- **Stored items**
= = = =
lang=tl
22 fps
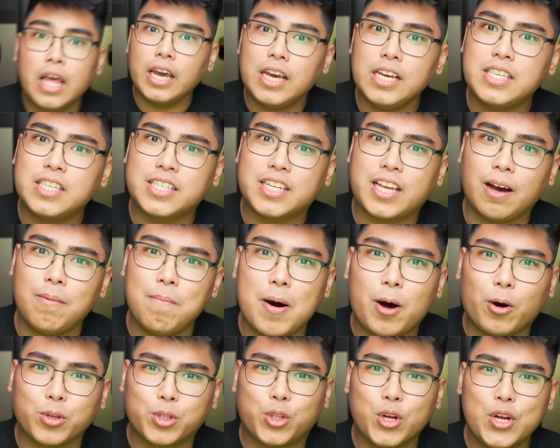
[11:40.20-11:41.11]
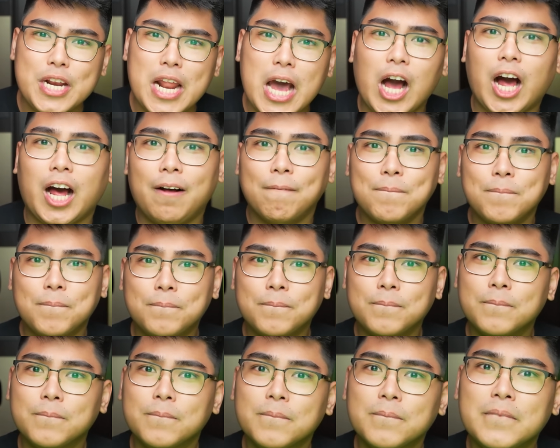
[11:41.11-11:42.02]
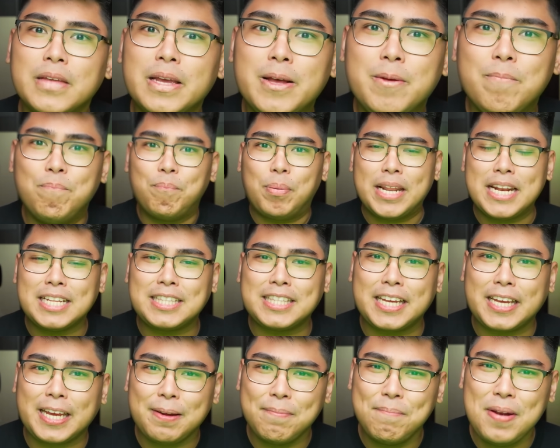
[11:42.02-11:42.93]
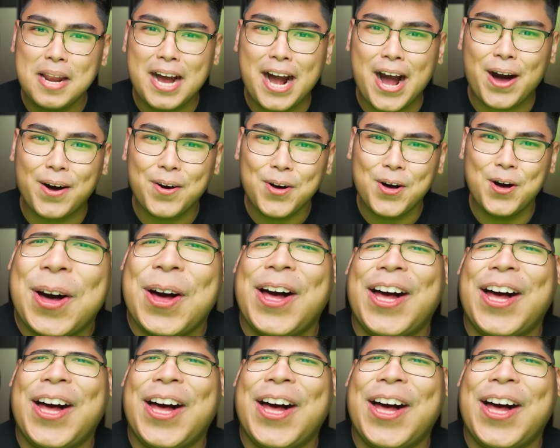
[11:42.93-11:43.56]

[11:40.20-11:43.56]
Na-scam ako dun ah. Pinatikim lang ako.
= = = =
- **What to produce**
The records above are to be duplicated exactly, pictures left out.

- **Written response**
lang=tl
22 fps
[11:40.20-11:41.11]
[11:41.11-11:42.02]
[11:42.02-11:42.93]
[11:42.93-11:43.56]

[11:40.20-11:43.56]
Na-scam ako dun ah. Pinatikim lang ako.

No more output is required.